◆ **REQUIRED ACTION**: The expected output is an exact copy of the lines from the one containing "[3.00-4.00s]" to the final line below, minus any pictures.

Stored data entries
--
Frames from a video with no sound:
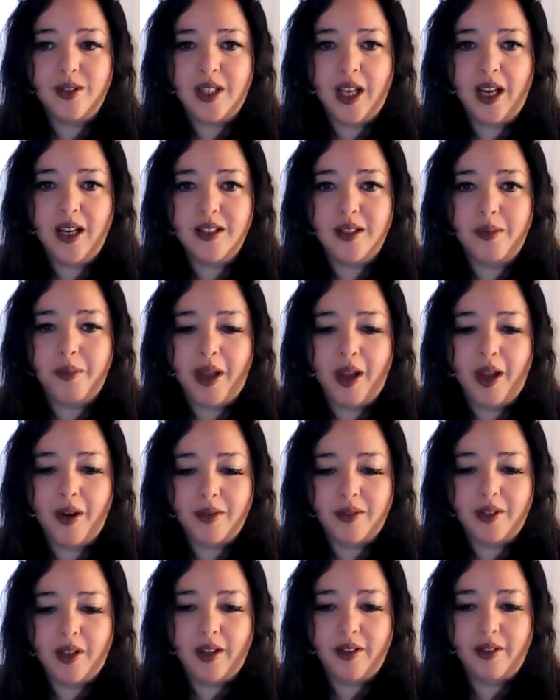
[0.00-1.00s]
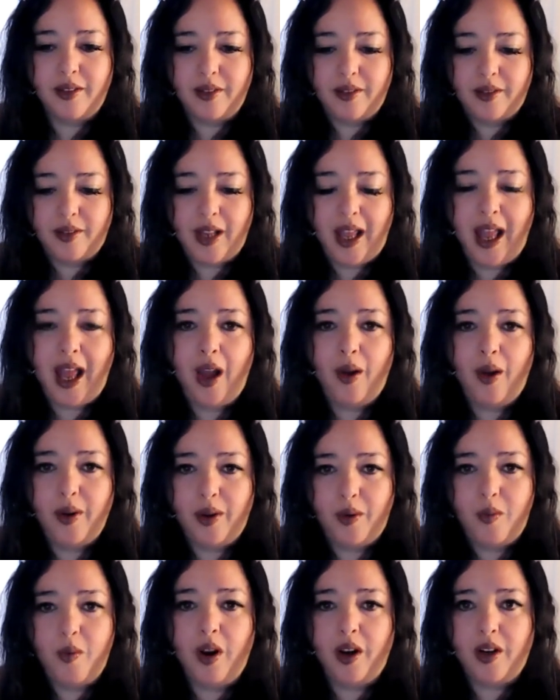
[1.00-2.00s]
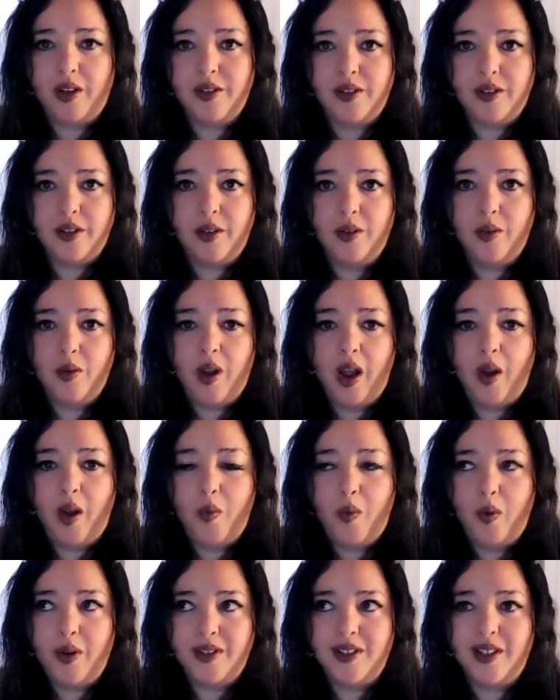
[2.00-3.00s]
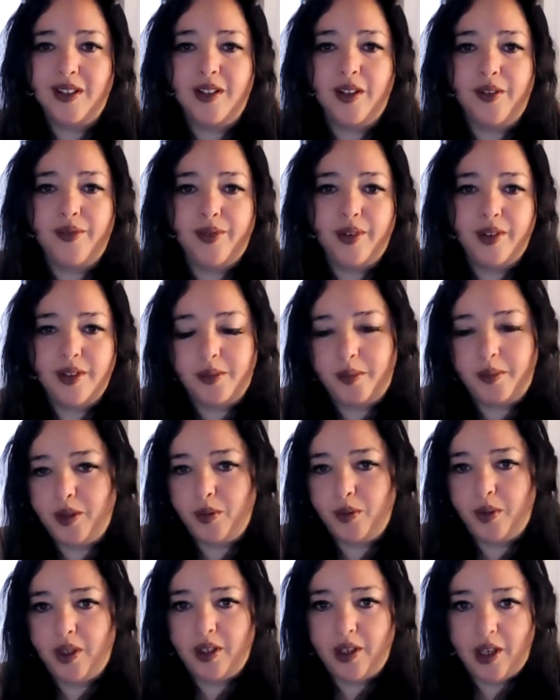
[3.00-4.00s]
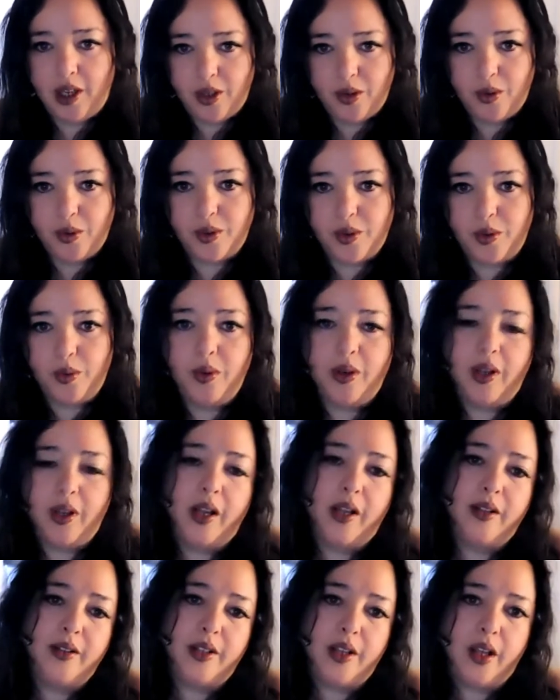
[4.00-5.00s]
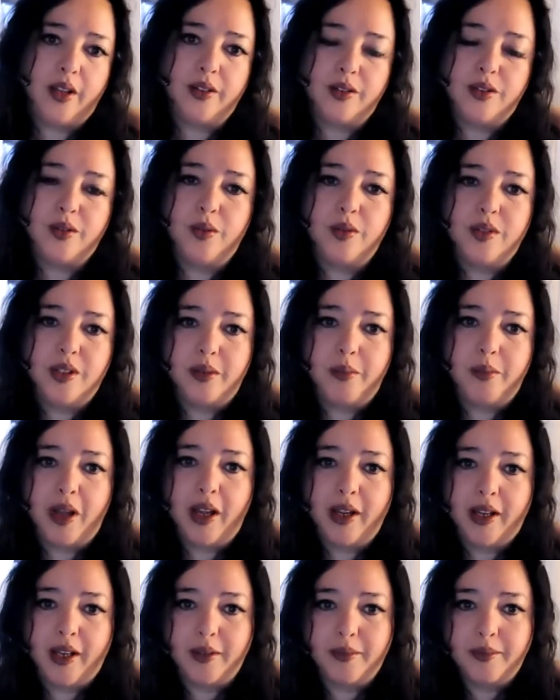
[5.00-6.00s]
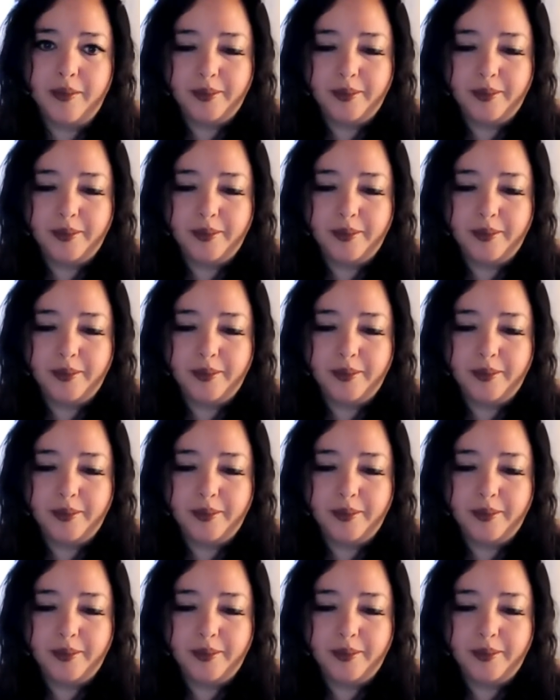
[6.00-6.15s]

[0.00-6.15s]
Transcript: tell us about how it works and what is the difference between your tool and the other tools in the market?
--
◆ **RESULT OF THE EXERCISE**:
[3.00-4.00s]
[4.00-5.00s]
[5.00-6.00s]
[6.00-6.15s]

[0.00-6.15s]
Transcript: tell us about how it works and what is the difference between your tool and the other tools in the market?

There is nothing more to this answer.